▶ PROBLEM DESCRIPTION
Every entry is to be returned as it stands, apart from the pictures.

Collected data entries

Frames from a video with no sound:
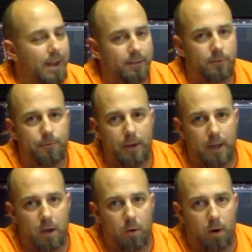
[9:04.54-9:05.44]
next
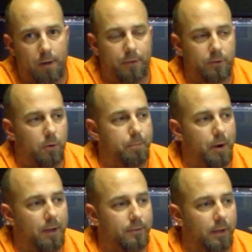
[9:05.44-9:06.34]
video on this whole
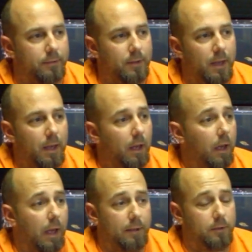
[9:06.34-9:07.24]
process,
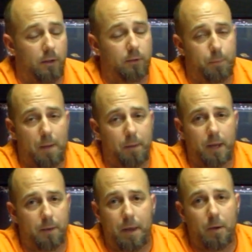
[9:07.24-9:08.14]
it's probably
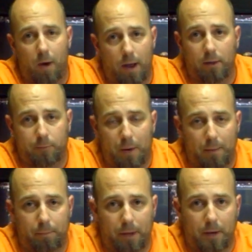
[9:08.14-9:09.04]
going to be a while. It's
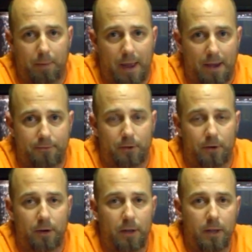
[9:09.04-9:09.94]
probably going to be
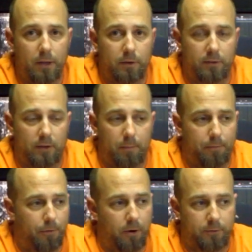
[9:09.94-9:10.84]
after December
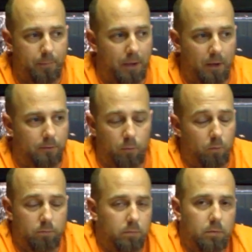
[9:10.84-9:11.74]
1st because
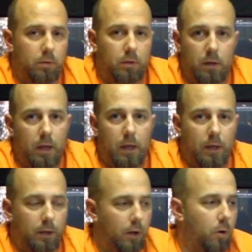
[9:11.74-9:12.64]

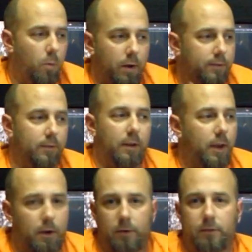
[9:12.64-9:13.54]
you don't want to sit
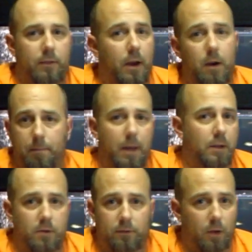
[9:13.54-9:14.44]
here and stare at
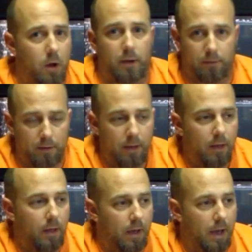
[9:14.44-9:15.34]
me just talking.
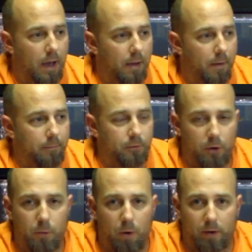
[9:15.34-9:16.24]
I'm
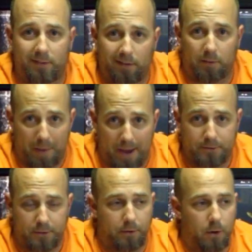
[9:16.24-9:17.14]
sure you want to see some
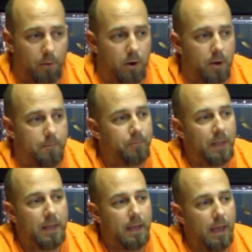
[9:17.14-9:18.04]
action going on,
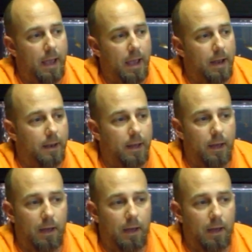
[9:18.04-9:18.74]
and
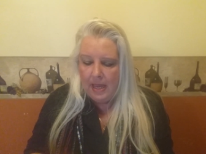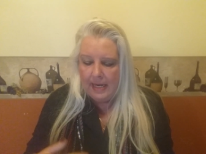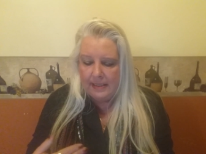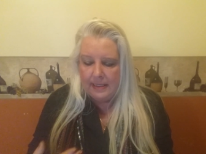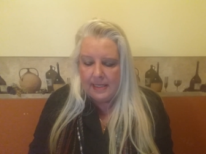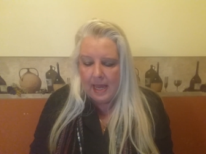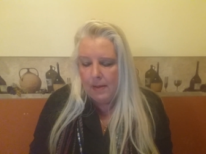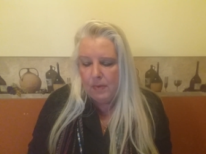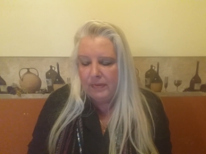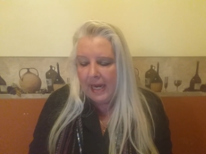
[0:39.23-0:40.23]
It is a
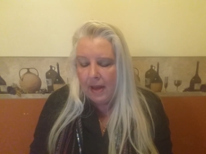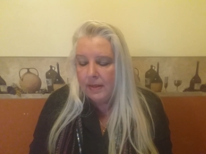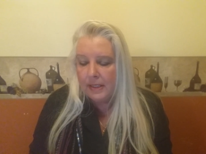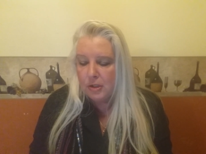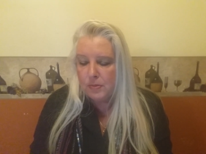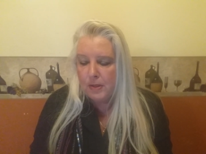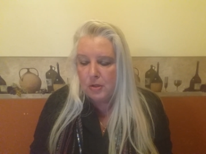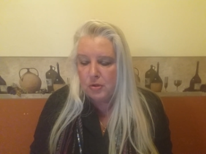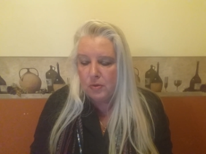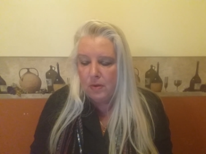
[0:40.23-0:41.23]
time of counting your
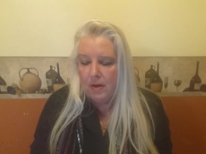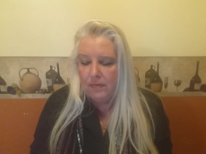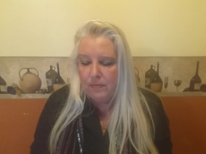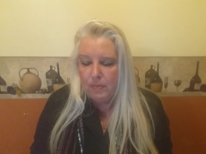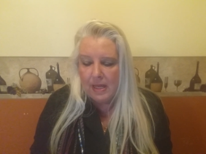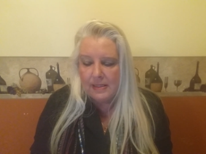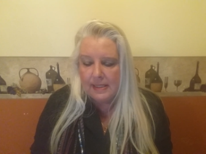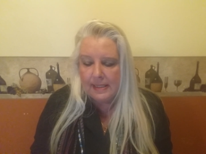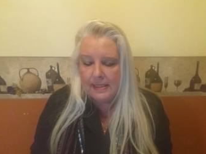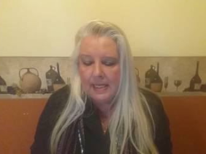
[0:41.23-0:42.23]
spiritual uh,
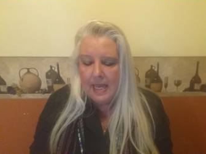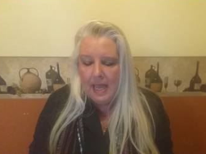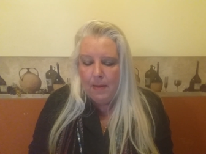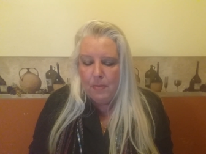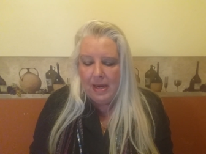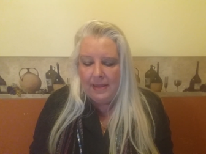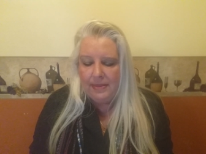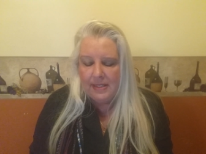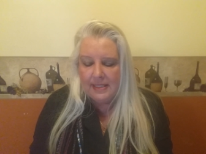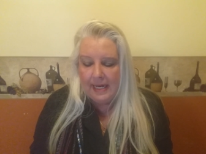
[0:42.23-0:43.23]
blessings, but at
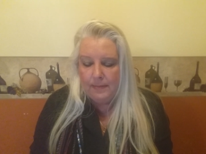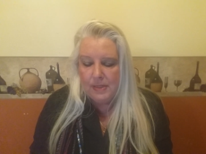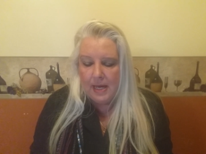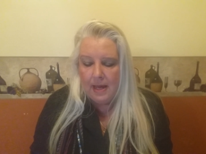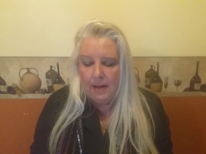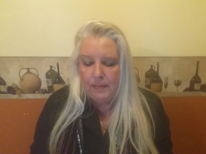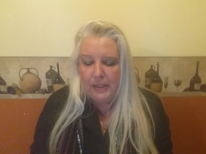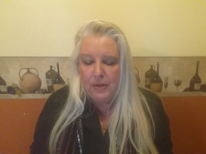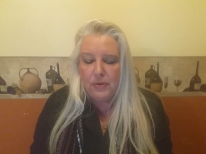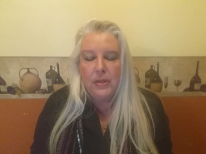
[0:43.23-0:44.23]
the same time,
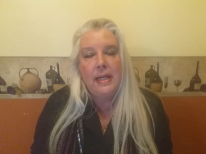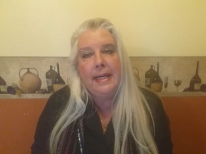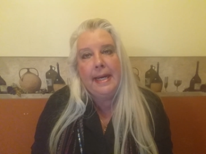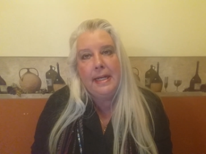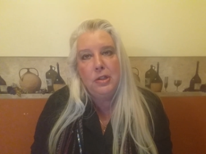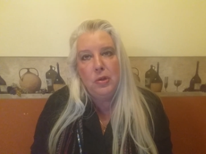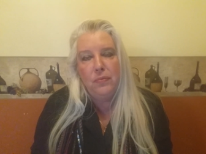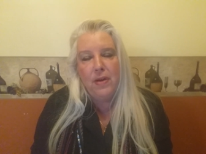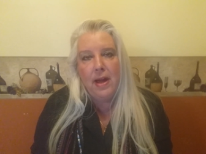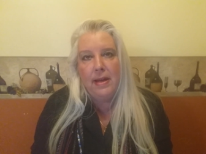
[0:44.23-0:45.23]
you're going to need to
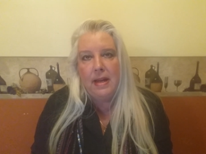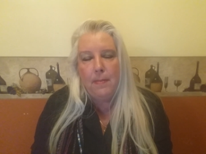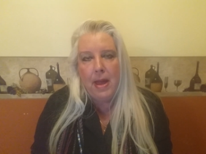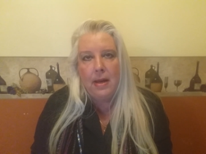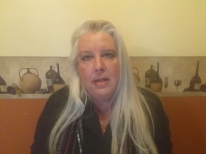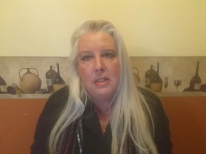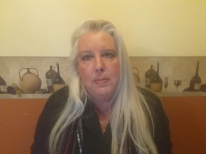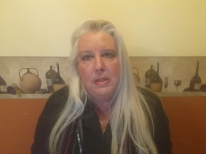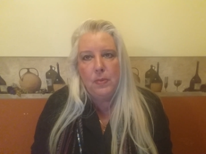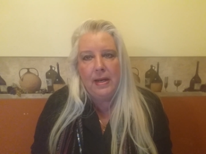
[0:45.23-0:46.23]
find a balance
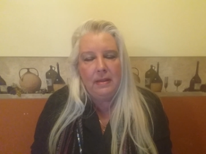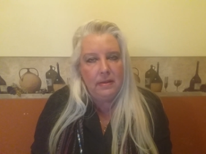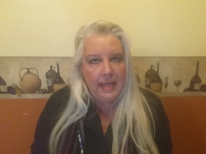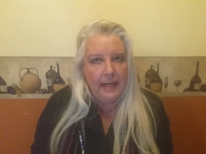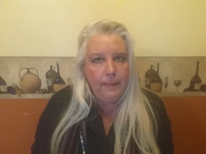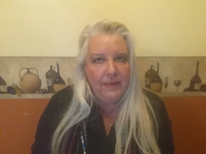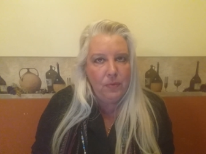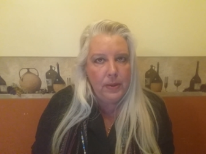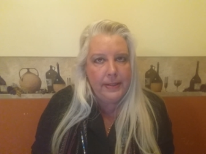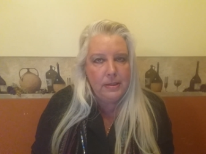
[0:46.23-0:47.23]
between think
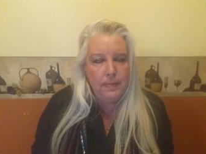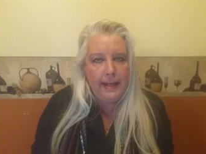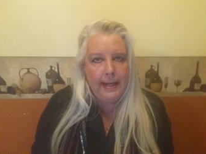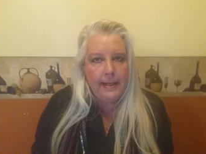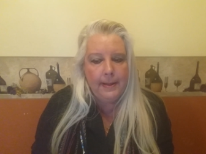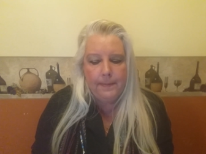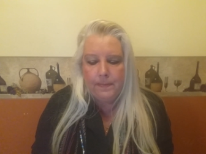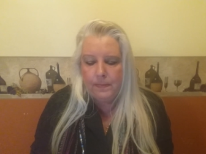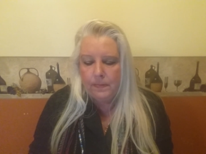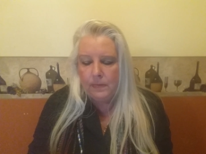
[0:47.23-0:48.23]
before you speak
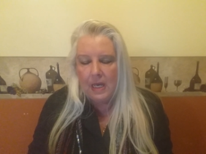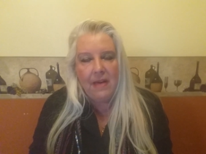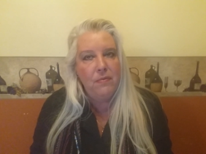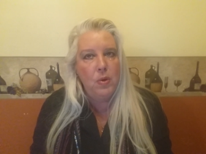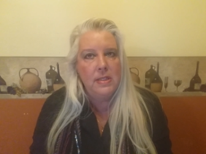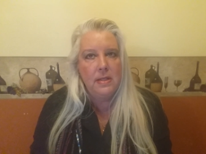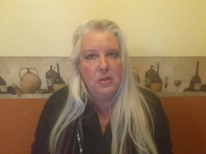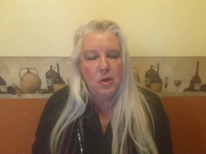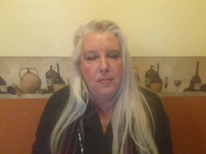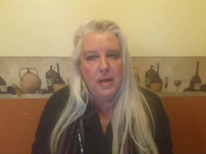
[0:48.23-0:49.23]
and voice in
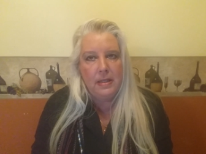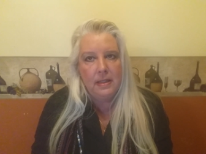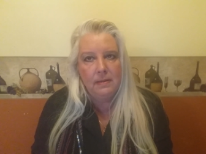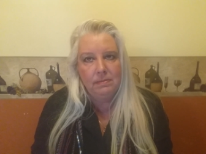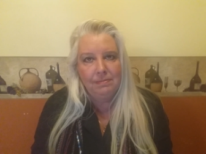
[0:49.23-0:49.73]
your opinion.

▶ SOLVED EXERCISE
Frames from a video with no sound:
[9:04.54-9:05.44]
next
[9:05.44-9:06.34]
video on this whole
[9:06.34-9:07.24]
process,
[9:07.24-9:08.14]
it's probably
[9:08.14-9:09.04]
going to be a while. It's
[9:09.04-9:09.94]
probably going to be
[9:09.94-9:10.84]
after December
[9:10.84-9:11.74]
1st because
[9:11.74-9:12.64]

[9:12.64-9:13.54]
you don't want to sit
[9:13.54-9:14.44]
here and stare at
[9:14.44-9:15.34]
me just talking.
[9:15.34-9:16.24]
I'm
[9:16.24-9:17.14]
sure you want to see some
[9:17.14-9:18.04]
action going on,
[9:18.04-9:18.74]
and
[0:39.23-0:40.23]
It is a
[0:40.23-0:41.23]
time of counting your
[0:41.23-0:42.23]
spiritual uh,
[0:42.23-0:43.23]
blessings, but at
[0:43.23-0:44.23]
the same time,
[0:44.23-0:45.23]
you're going to need to
[0:45.23-0:46.23]
find a balance
[0:46.23-0:47.23]
between think
[0:47.23-0:48.23]
before you speak
[0:48.23-0:49.23]
and voice in
[0:49.23-0:49.73]
your opinion.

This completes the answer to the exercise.